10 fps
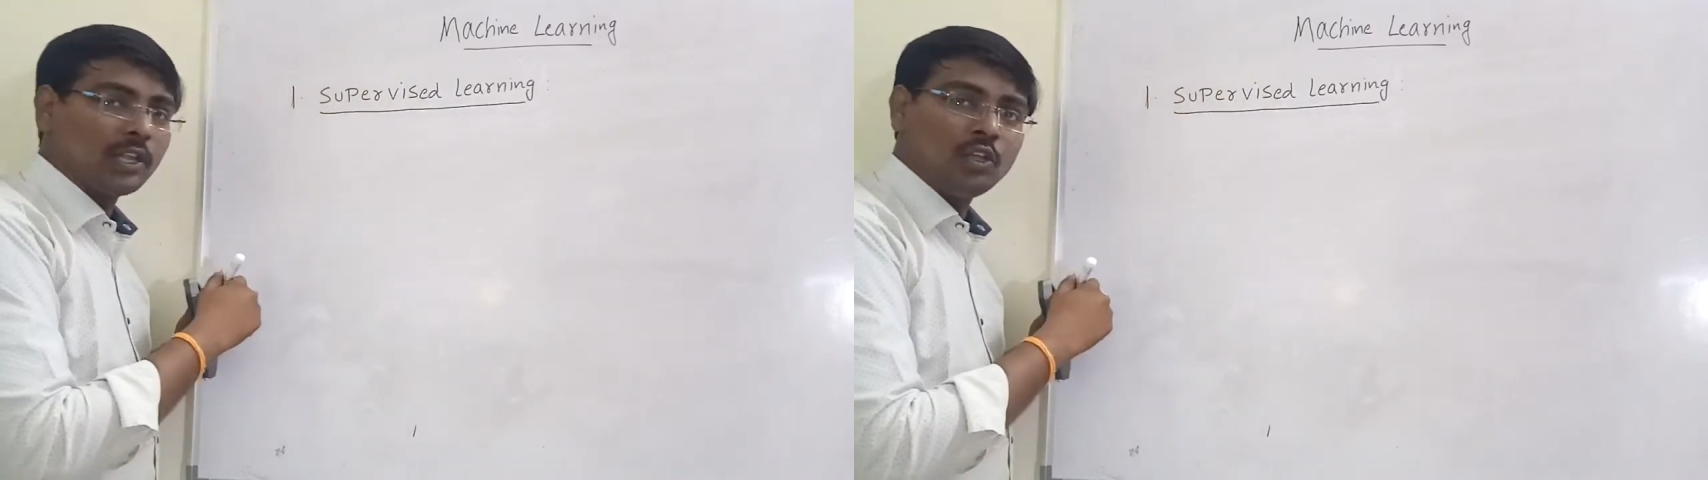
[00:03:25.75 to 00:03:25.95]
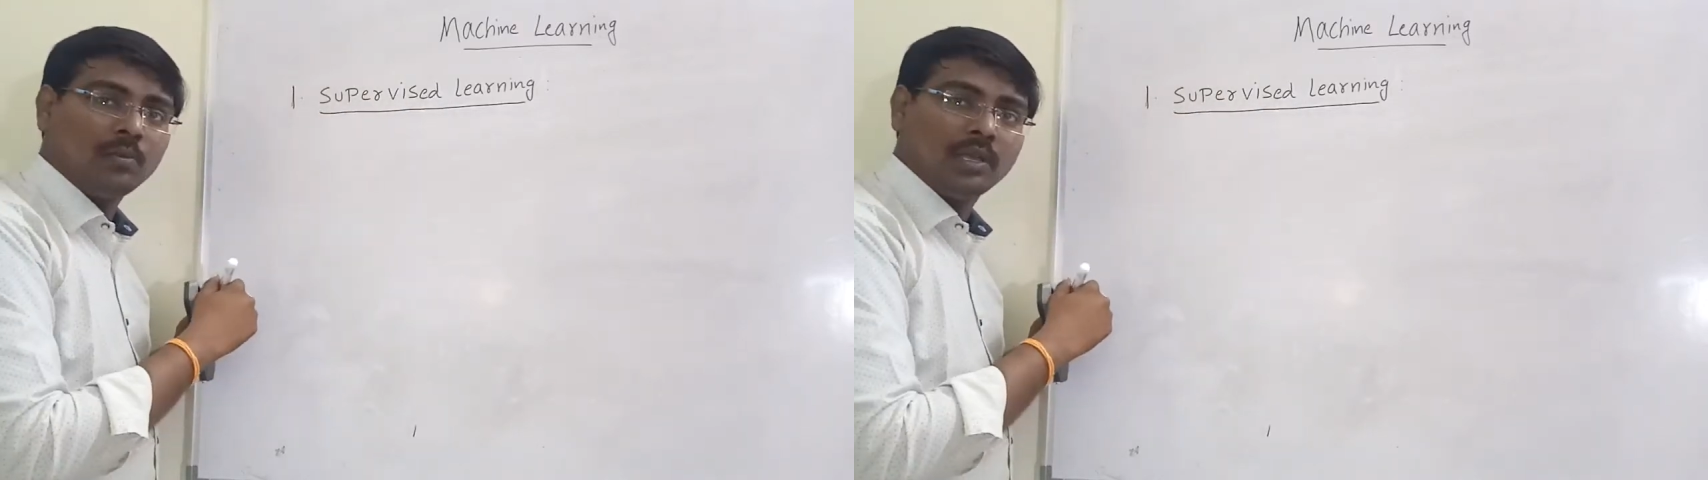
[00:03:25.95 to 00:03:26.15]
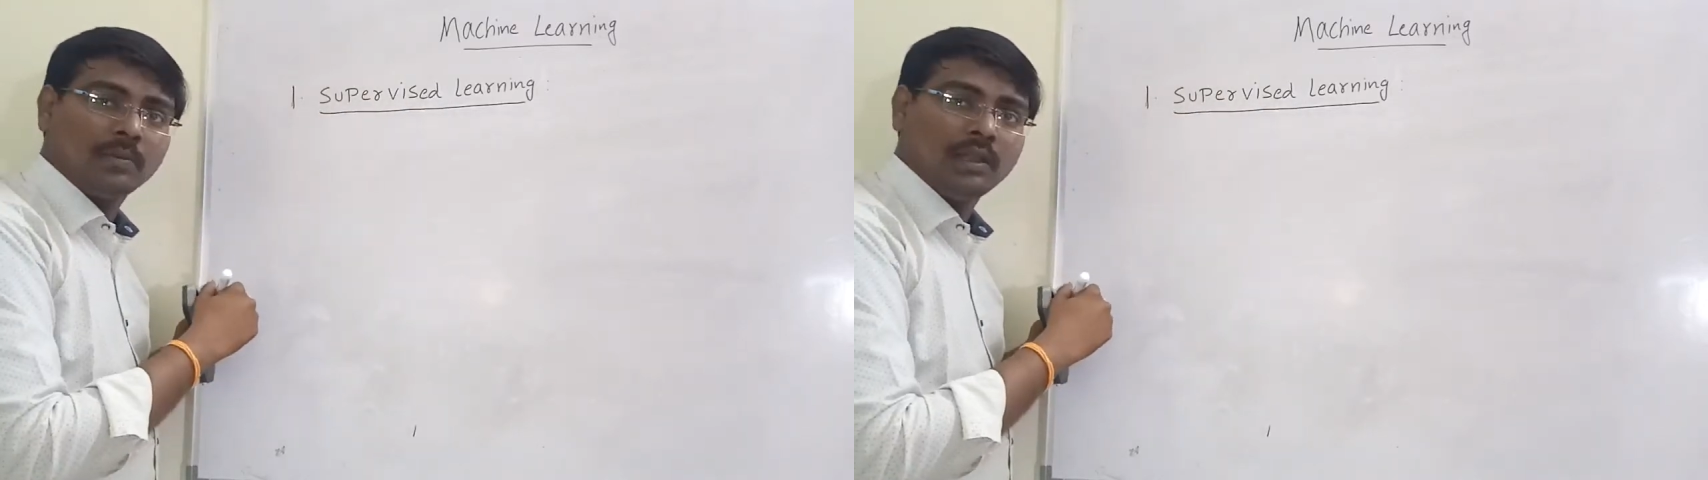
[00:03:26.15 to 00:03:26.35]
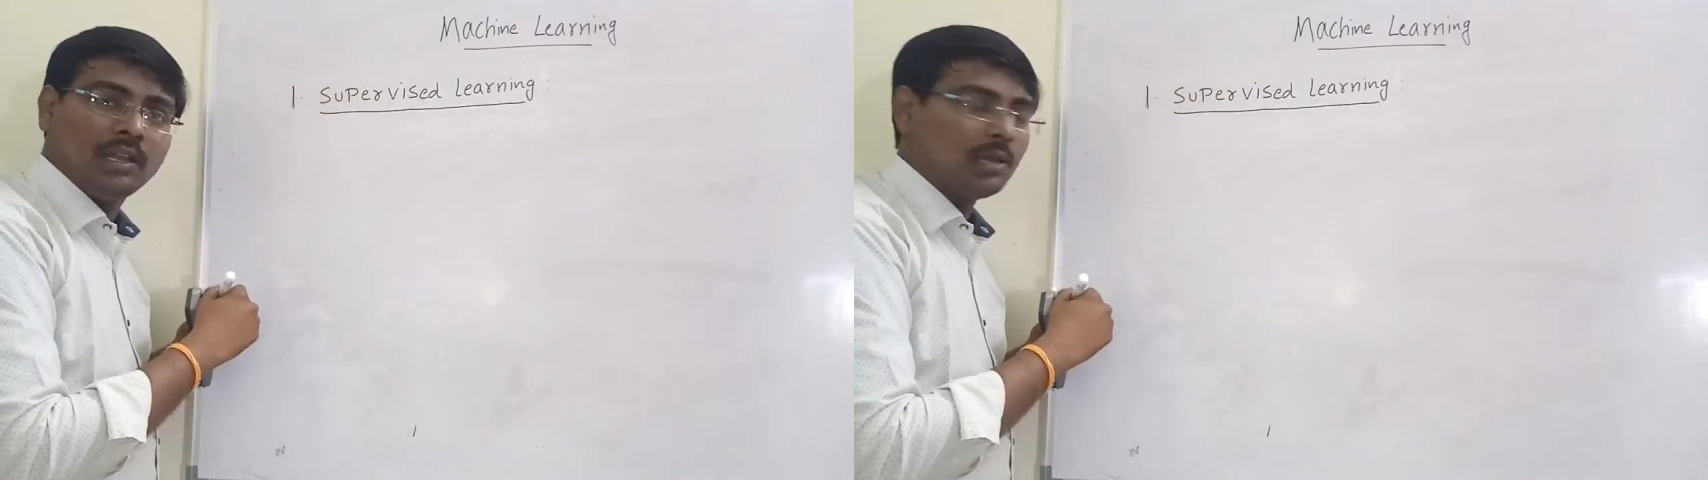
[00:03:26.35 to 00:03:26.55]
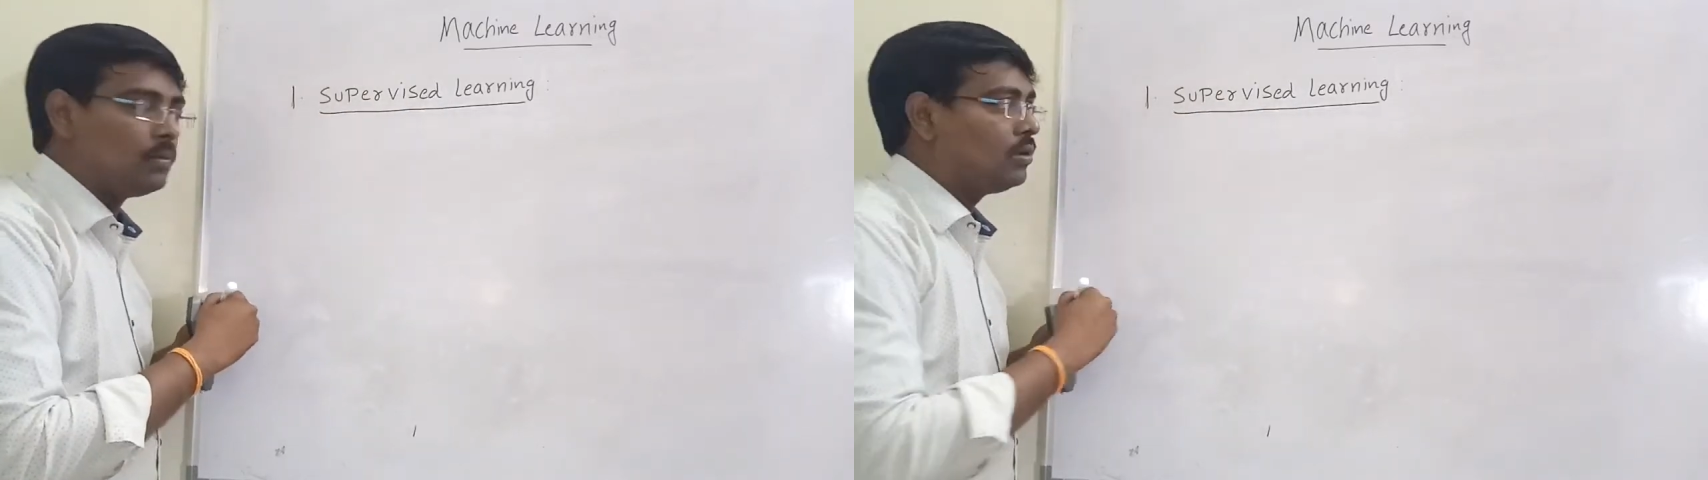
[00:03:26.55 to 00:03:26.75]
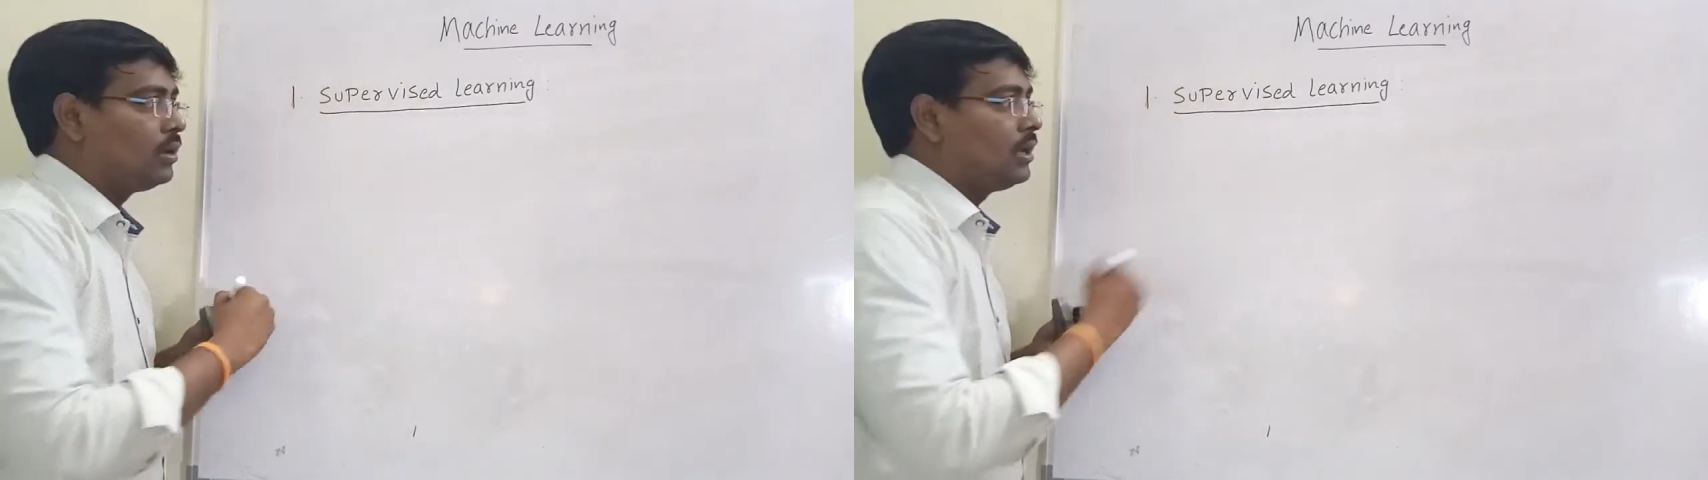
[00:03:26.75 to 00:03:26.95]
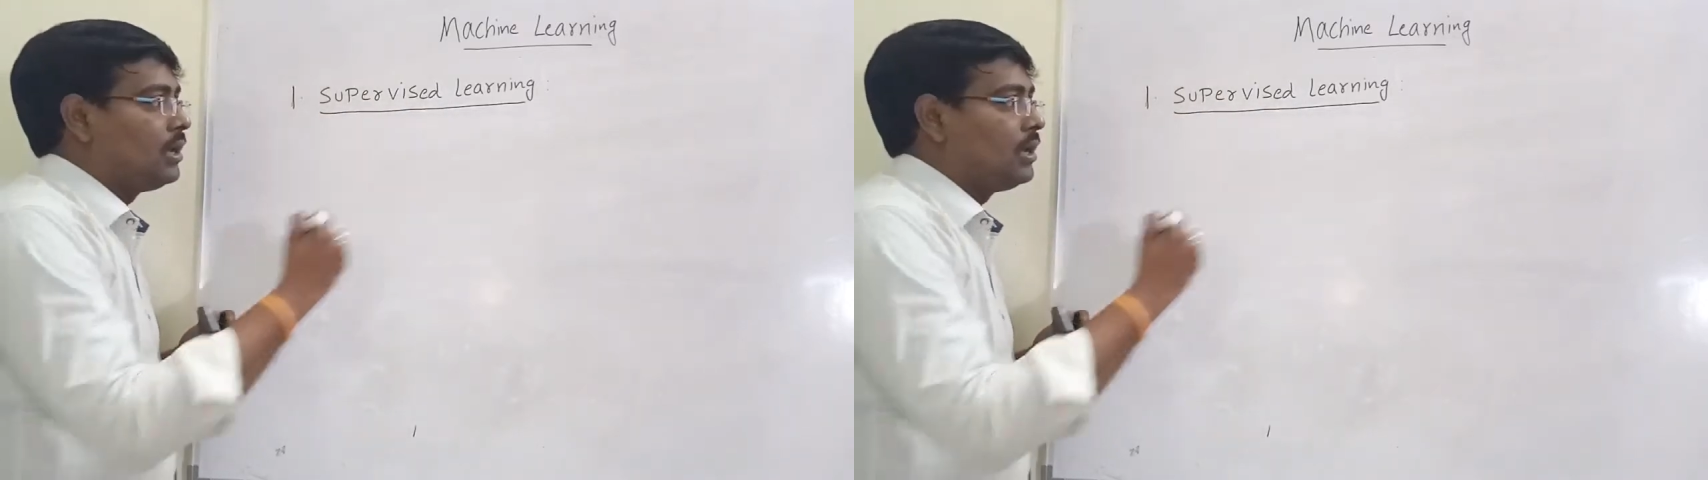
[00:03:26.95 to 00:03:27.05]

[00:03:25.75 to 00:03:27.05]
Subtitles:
you mean by label?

**What you have to do**
An exact copy is required of the lines from the one holding "[00:03:26.15 to 00:03:26.35]" to the end of the entries above, both included; no pictures belong in it.

**Answer to the problem**
[00:03:26.15 to 00:03:26.35]
[00:03:26.35 to 00:03:26.55]
[00:03:26.55 to 00:03:26.75]
[00:03:26.75 to 00:03:26.95]
[00:03:26.95 to 00:03:27.05]

[00:03:25.75 to 00:03:27.05]
Subtitles:
you mean by label?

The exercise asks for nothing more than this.